Extracted records:
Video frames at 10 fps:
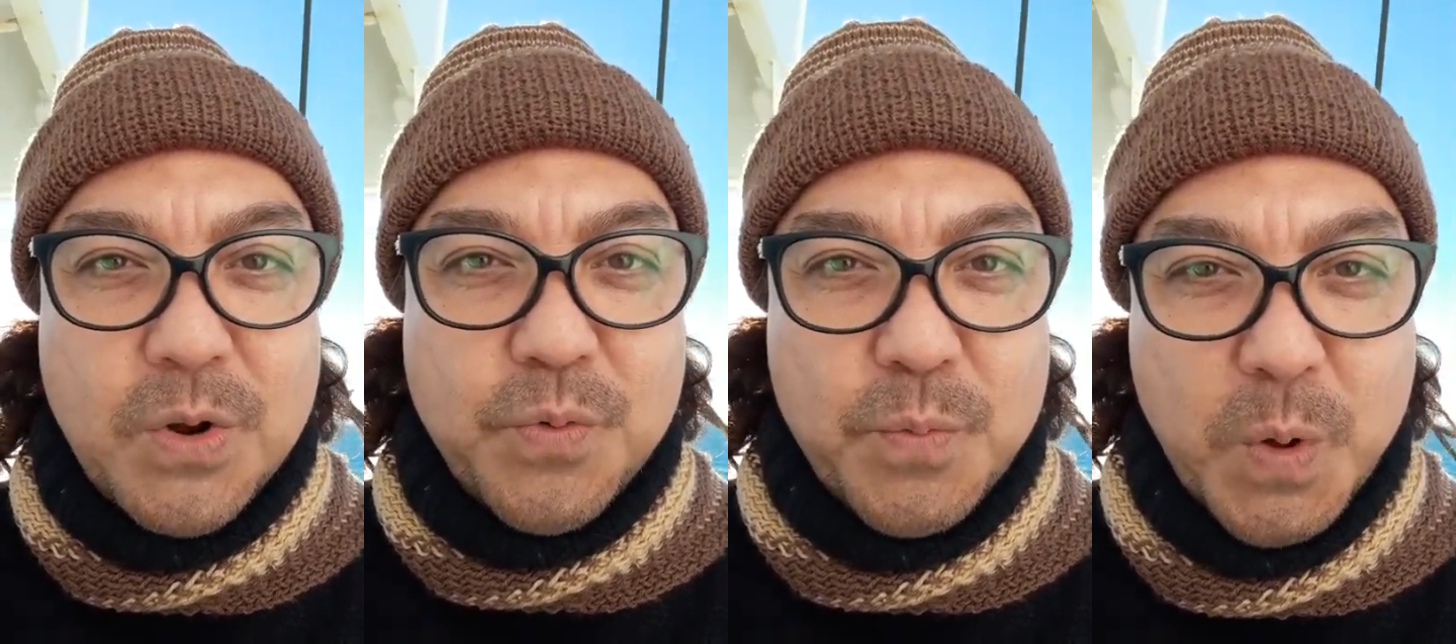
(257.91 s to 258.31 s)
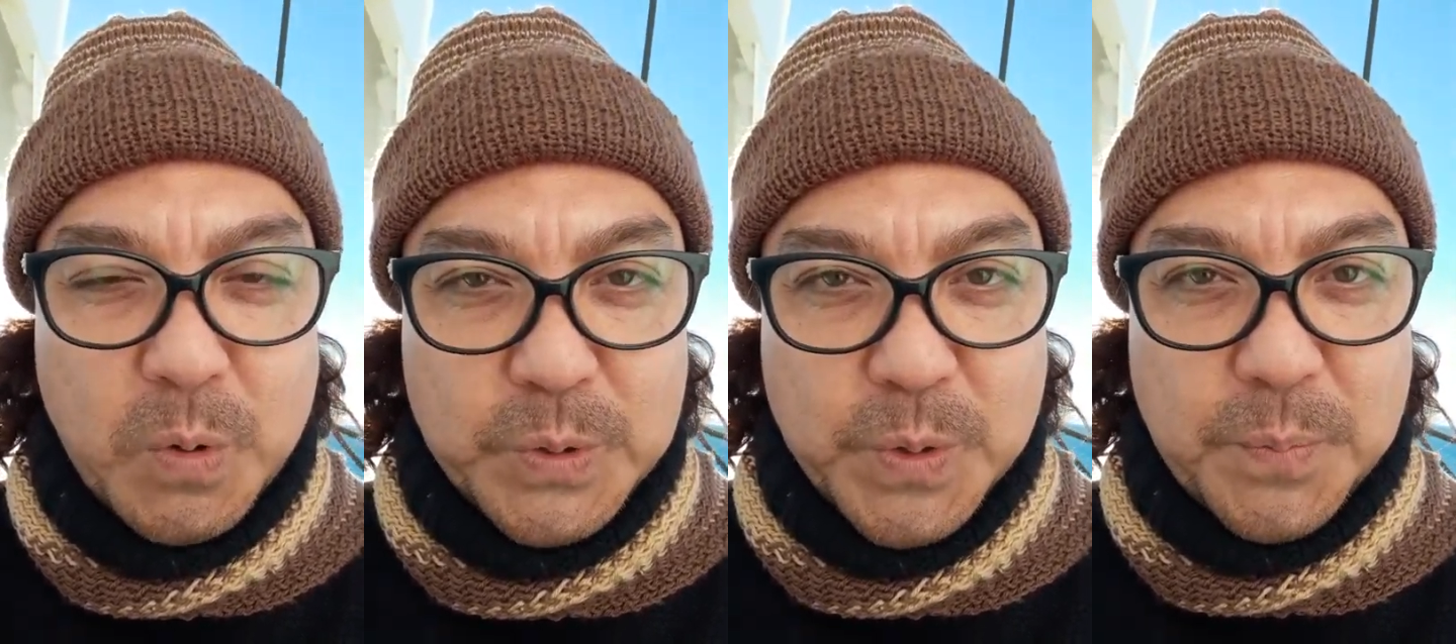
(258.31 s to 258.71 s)

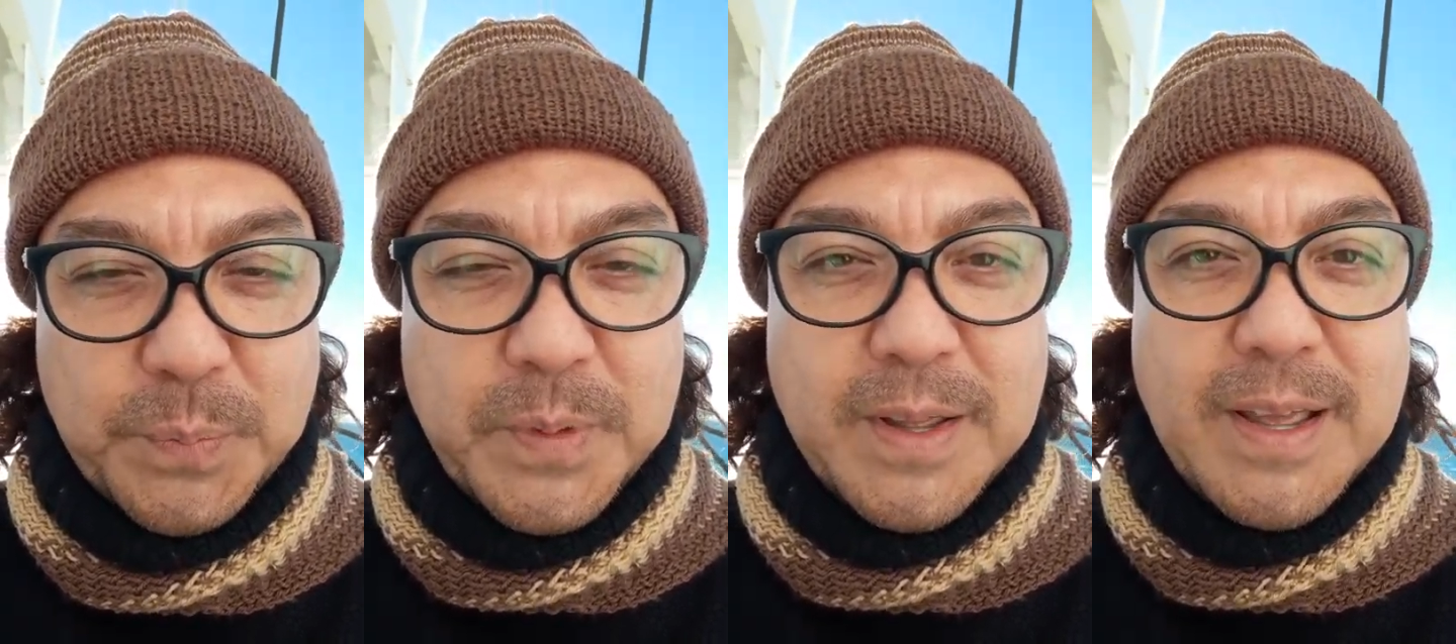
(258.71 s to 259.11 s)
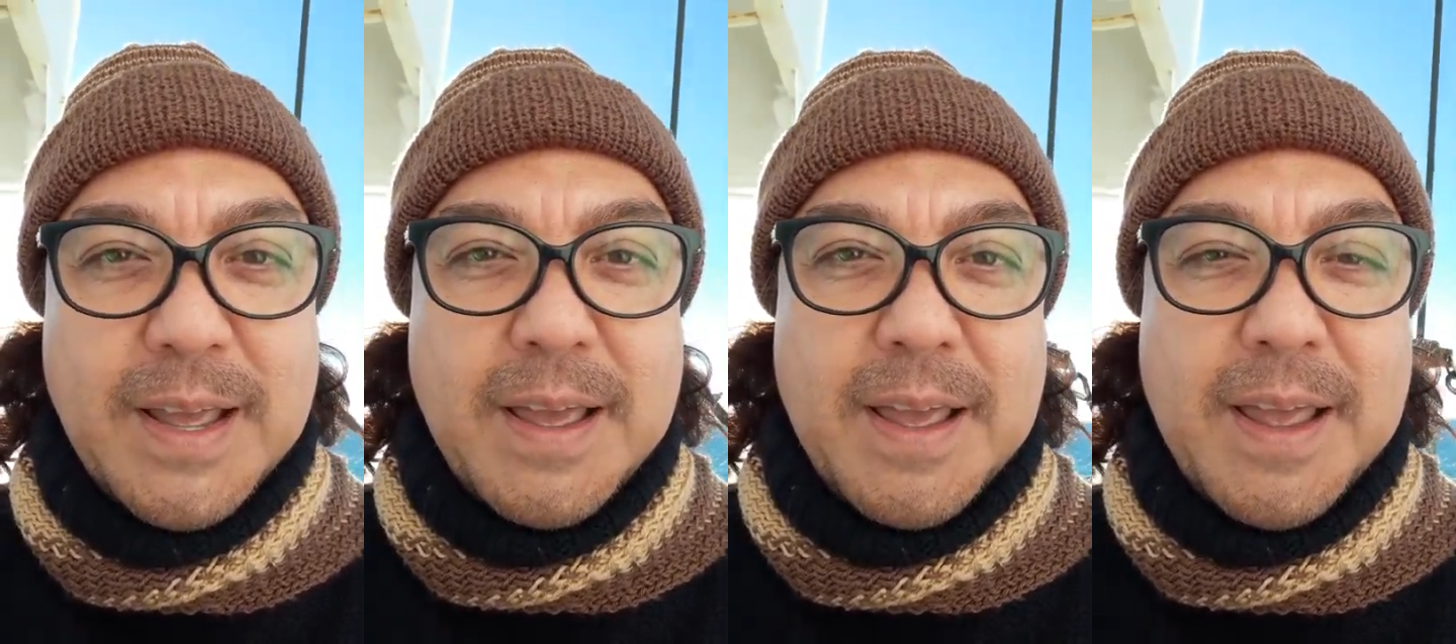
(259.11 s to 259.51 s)
chromosome
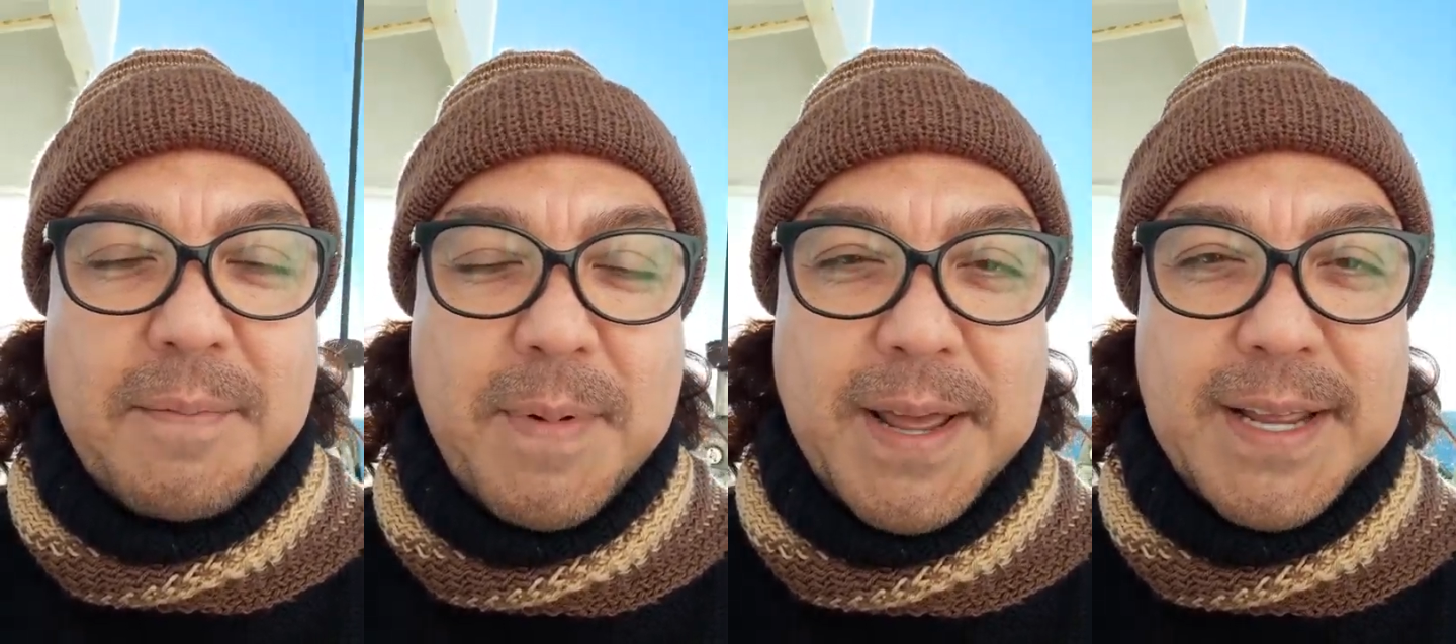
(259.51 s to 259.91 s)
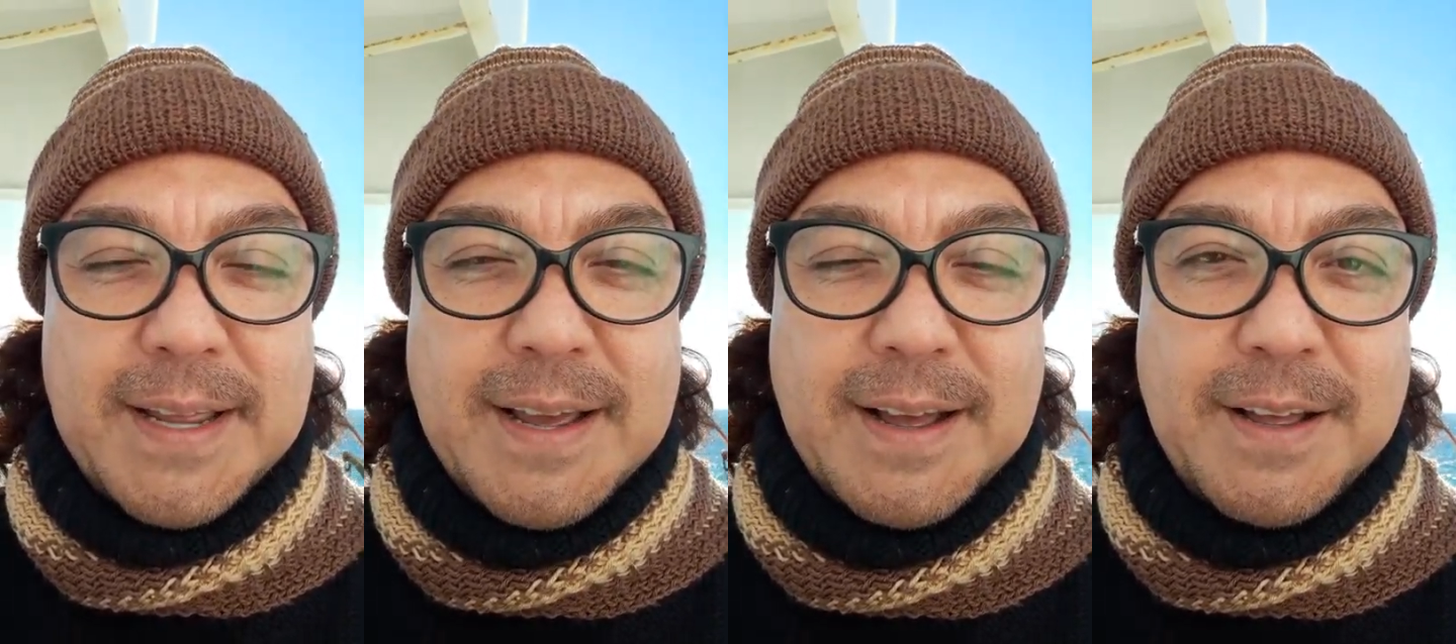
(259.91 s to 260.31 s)
in
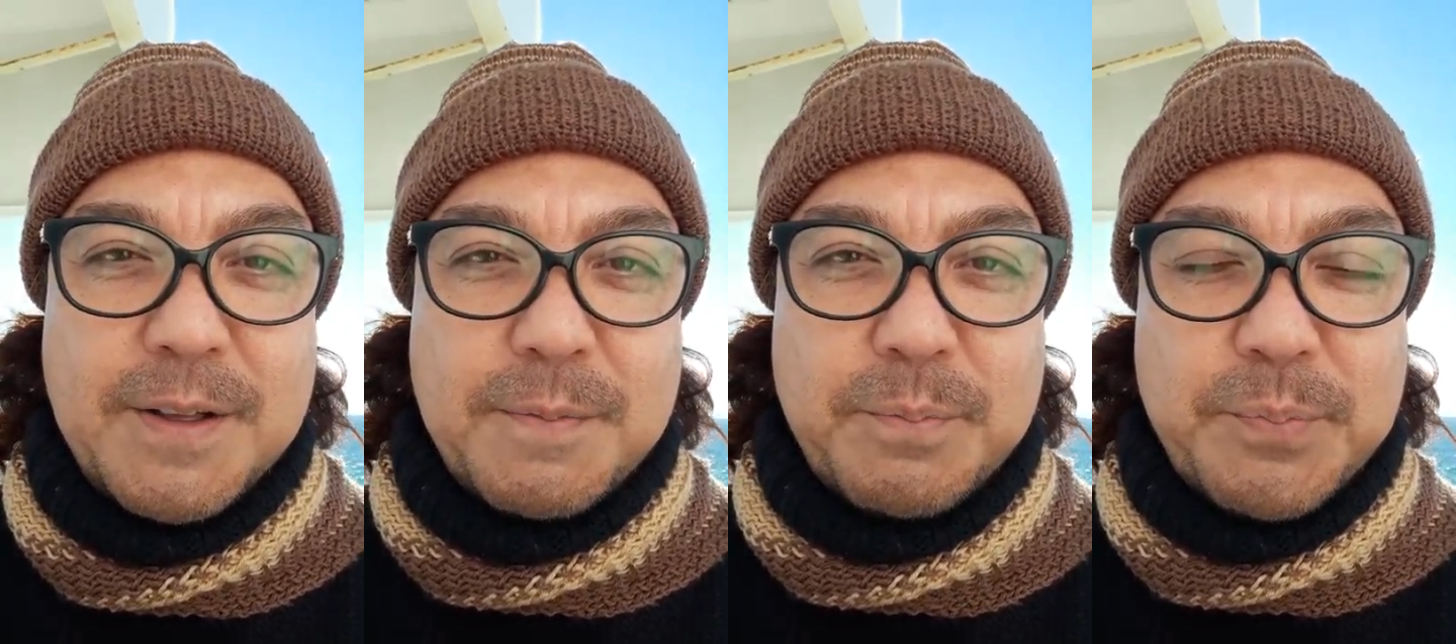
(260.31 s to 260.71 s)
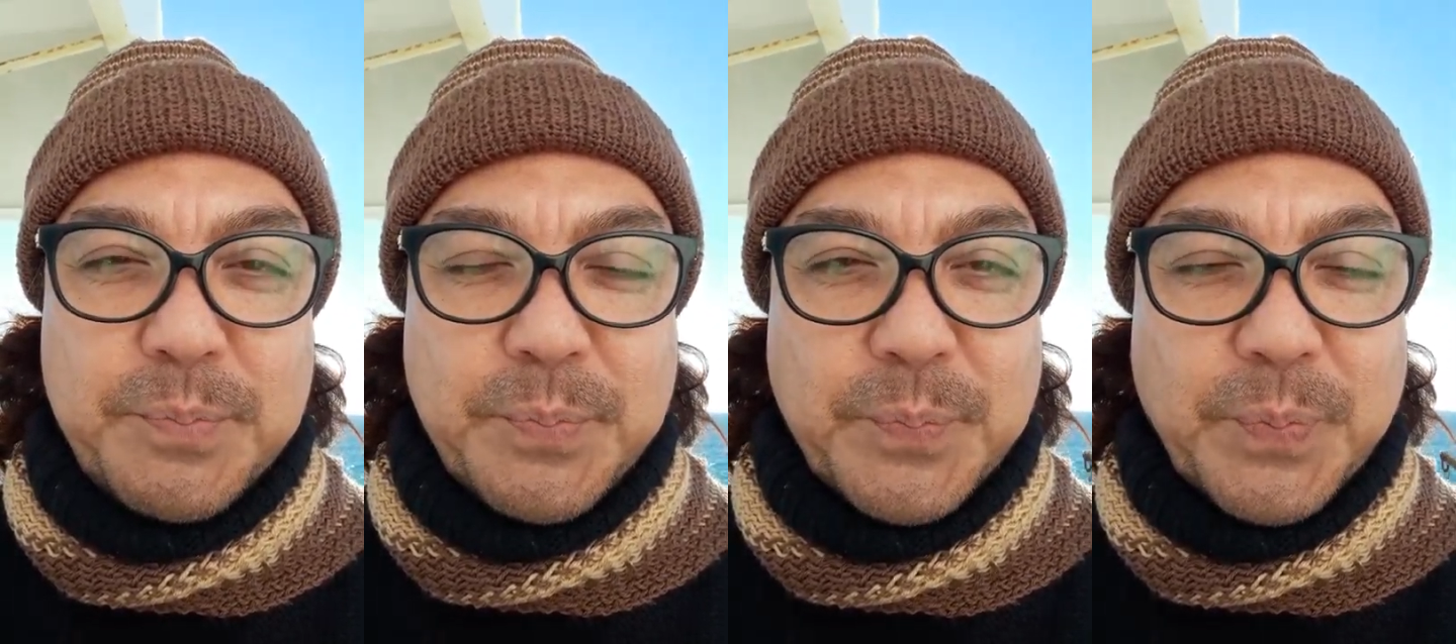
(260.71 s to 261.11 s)
my um,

* **WORK ITEM**:
Beginning with the line where "(259.11 s to 259.51 s)" appears, restate word for word every line down to the last one in the data, but keep the pictures out.

* **OUTPUT FOR THIS EXERCISE**:
(259.11 s to 259.51 s)
chromosome
(259.51 s to 259.91 s)
(259.91 s to 260.31 s)
in
(260.31 s to 260.71 s)
(260.71 s to 261.11 s)
my um,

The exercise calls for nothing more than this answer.